Bella, lunghina, però...ora vedo se la posso utilizzare.
Grazie, intanto!


----------



## King Crimson

danalto said:


> Bella, lunghina, però...ora vedo se la posso utilizzare.
> Grazie, intanto!



Oops, non avevo considerato che serviva per la tv e mi sono allargato...

Comunque il significato di "secretive", secondo me, qui è proprio quello di avere l'ossessione per la segretezza; si tratta di renderlo in modo più sintetico.

EDIT: forse si potrebbe abbreviare un po' dicendo ..._con l'ossessione della segretezza_.


----------



## danalto

King Crimson said:


> Oops, non avevo considerato che serviva per la tv e mi sono allargato...
> 
> Comunque il significato di "secretive", secondo me, qui è proprio quello di avere l'ossessione per la segretezza; si tratta di renderlo in modo più sintetico.
> 
> EDIT: forse si potrebbe abbreviare un po' dicendo ..._con l'ossessione della segretezza_.



Ci sto lavorando anche io, KC!  Non è ancora valida, come traduzione (la mia)...ma ci stiamo avvicinando, che dici?

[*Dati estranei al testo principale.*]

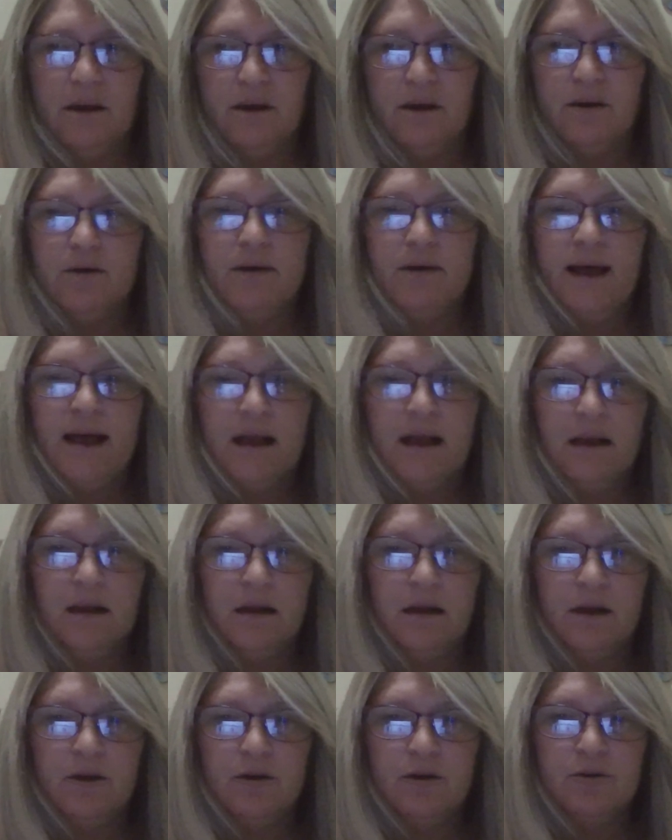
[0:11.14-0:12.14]
Hello,
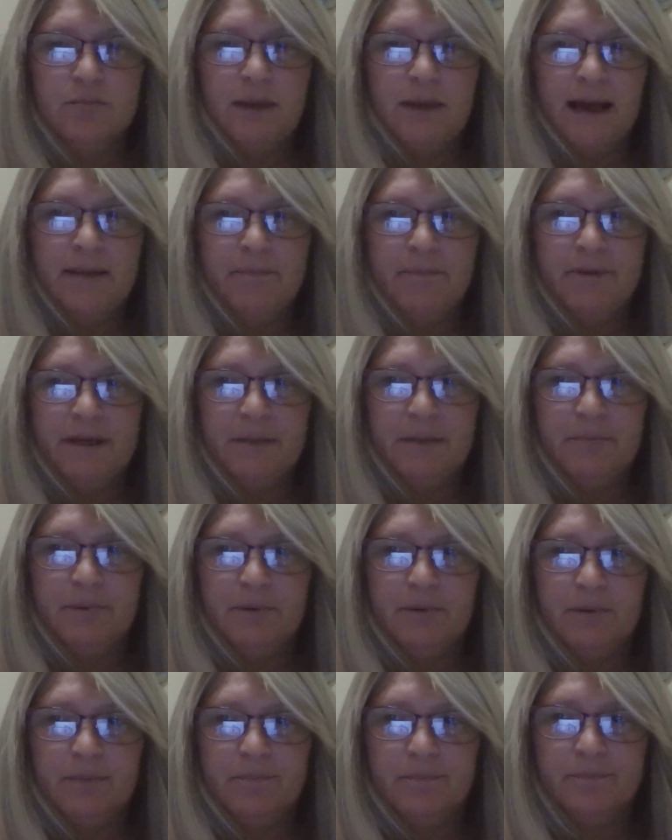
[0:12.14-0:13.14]
hello, my
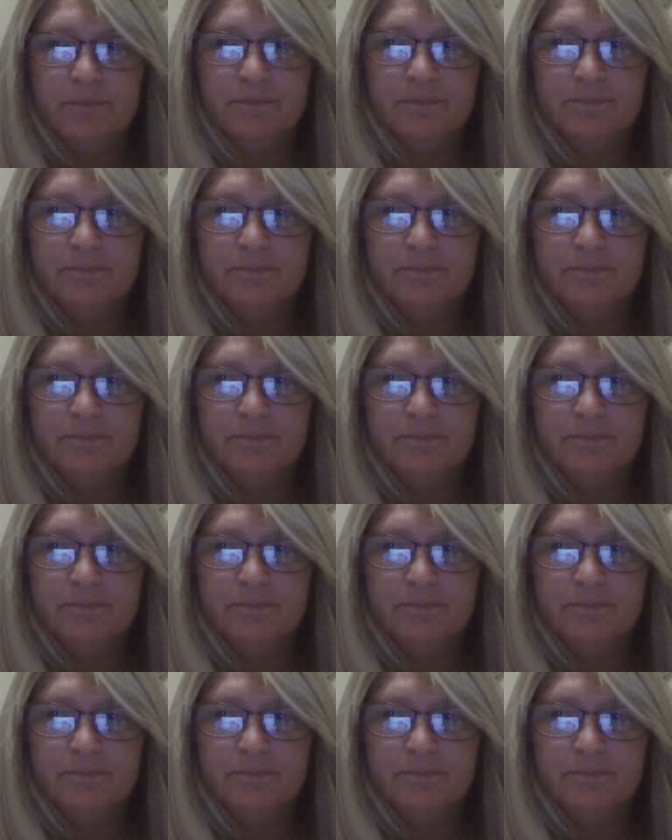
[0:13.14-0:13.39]
people.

_*Il governo birmano è uno dei regimi più oppressivi e ossessionato dalla segretezza del mondo*_


----------



## King Crimson

danalto said:


> Ci sto lavorando anche io, KC!  Non è ancora valida, come traduzione (la mia)...ma ci stiamo avvicinando, che dici?
> 
> _*Il governo birmano è uno dei regimi più oppressivi e ossessionato dalla segretezza del mondo *Attenzione alla posizione del complemento: "del mondo" messo alla fine fa pensare che si riferisca a segretezza (è il motivo per cui avevo costruito la frase mettendo "al mondo" dopo "regimi").
> _


Forse, cambiando leggermente, ma rendendo la frase più scorrevole, si potrebbe dire *Il governo birmano è universalmente considerato uno dei regimi più oppressivi e ossessionati dalla segretezza.*


----------



## danalto

King Crimson said:


> Forse, cambiando leggermente, ma rendendo la frase più scorrevole, si potrebbe dire *Il governo birmano è universalmente considerato uno dei regimi più oppressivi e ossessionati dalla segretezza.*



Bella! Stavo per proporre *"da tutti considerato"* ma mi suonava molto "povera" come traduzione. Questa, oltre che un'affermazione, per me, è anche "un'accusa", deve essere molto forte, come frase (o sbaglio?)


----------



## King Crimson

danalto said:


> Bella! Stavo per proporre *"da tutti considerato"* ma mi suonava molto "povera" come traduzione. Questa, oltre che un'affermazione, per me, è anche "un'accusa", deve essere molto forte, come frase (o sbaglio?)


----------



## danalto

KC, avevi ragione, comunque: la perifrasi è indispensabile per renderla al meglio!


----------



## King Crimson

A disposizione...


----------



## Nerino

Scusate, ma perchè "of the world's" lo state attribuendo a "considerato"? Ciao!


----------



## danalto

Nerino said:


> Scusate, ma perchè "of the world's" lo state attribuendo a "considerato"? Ciao!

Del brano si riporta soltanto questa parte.